Let us recap my previous post. I discussed the importance of noncorrelated diversification to create a proper asset allocation and how disparate assets can add value to an investor’s portfolio. We spoke about precious metals, which have become the center of attention lately. Gold passed the $2,000 mark and Silver passed $29 for the first time in several years.
This week, I wanted to switch gears and talk about three different positions we entered and currently hold. I thought it might be interesting to see the entry date for each position and look at what has happened since.
The first position I want to show is Lumber. Intuitively its price should be linked with construction and new homes, which should not be performing so well during a pandemic, yet it is having a strong run mostly due to people working on remodeling their houses.
We initiated a long position on July 6th and have been riding its surge since then.
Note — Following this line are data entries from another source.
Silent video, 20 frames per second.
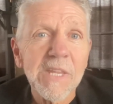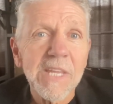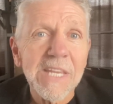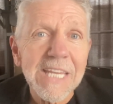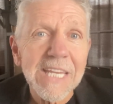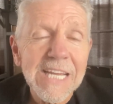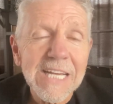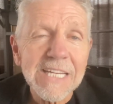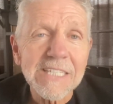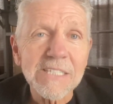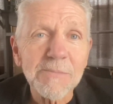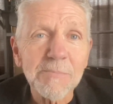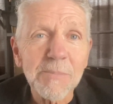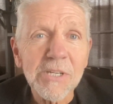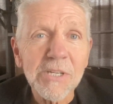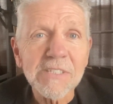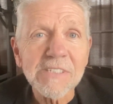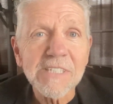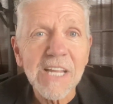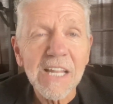Yes,
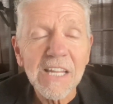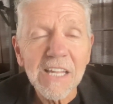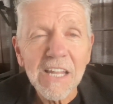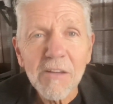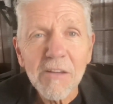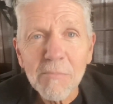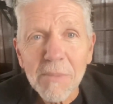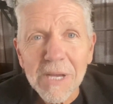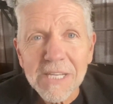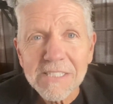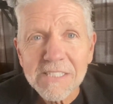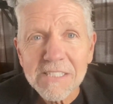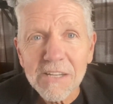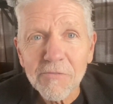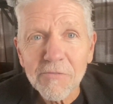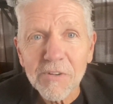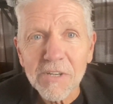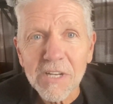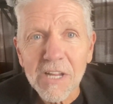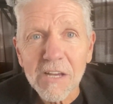because I love
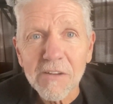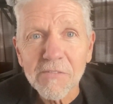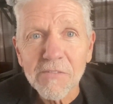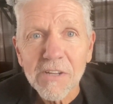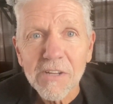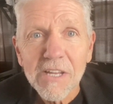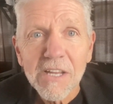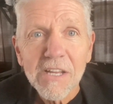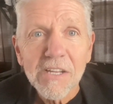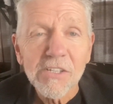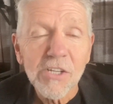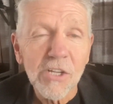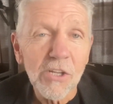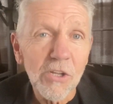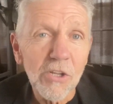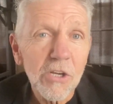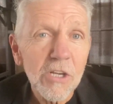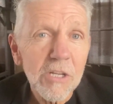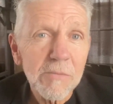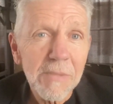myself enough to
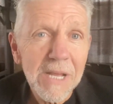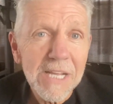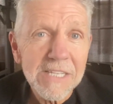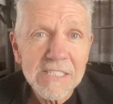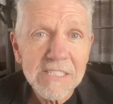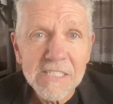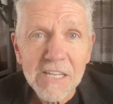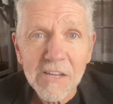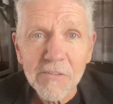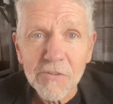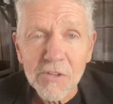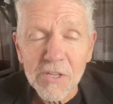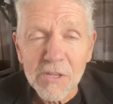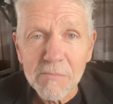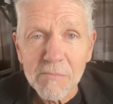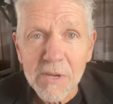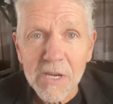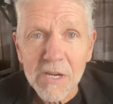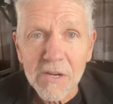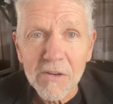look at myself in the
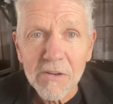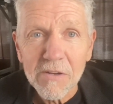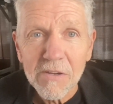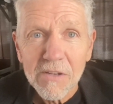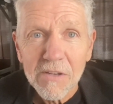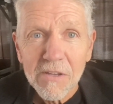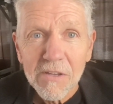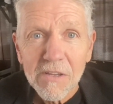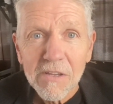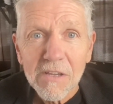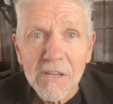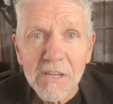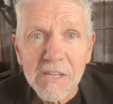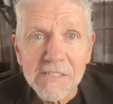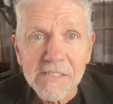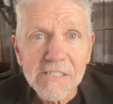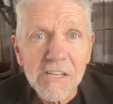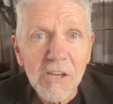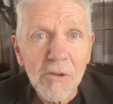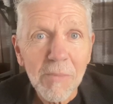mirror
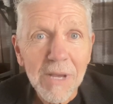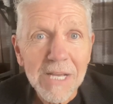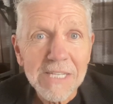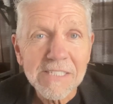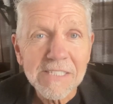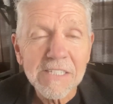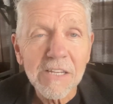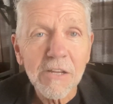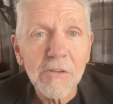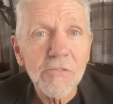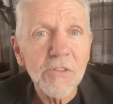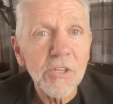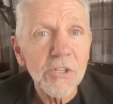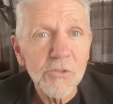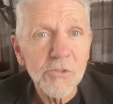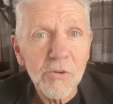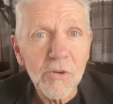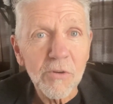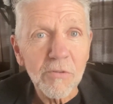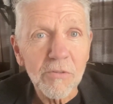and tell myself the
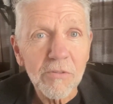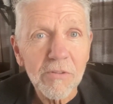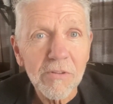truth.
The second position is Feeder Cattle. The feeder cattle market is considered a good example of a competitive market. Its supply depends on various factors such as changes in breeding numbers, quality, weather, seasonal production patterns and price expectations. The demand for feeder cattle is influenced by the many industries that use it and economic conditions overall. An increase in the supply of cattle will lower its price and a decline in supply will drive prices up. Inversely, an increase in demand of cattle will push prices higher, while a reduction in demand will tend to drive prices down.
We initiated a long position on July 16th.
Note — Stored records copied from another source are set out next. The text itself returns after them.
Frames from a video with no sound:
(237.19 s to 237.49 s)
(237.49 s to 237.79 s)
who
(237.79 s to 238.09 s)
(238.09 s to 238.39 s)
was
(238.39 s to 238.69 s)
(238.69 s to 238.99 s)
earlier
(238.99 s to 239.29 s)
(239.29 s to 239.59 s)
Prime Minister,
The third and final position I want to show is the US Dollar against the offshore Chinese Renminbi. This position is interesting to me because I think few individual investors trade this contract. As more uncertainty builds in the US and Treasury yields are near historical lows, the US currency will likely have a tough time maintaining its strength.
This is a more recent short position entered on August 6th.
While different factors drive prices of different contracts, we have processes in place for entering and exiting positions. While it is impossible to know what will happen in the future, it is possible to create a set of rules to approach ones trading and avoid the psychological burden that comes with thinking about what may or may not happen when making decisions.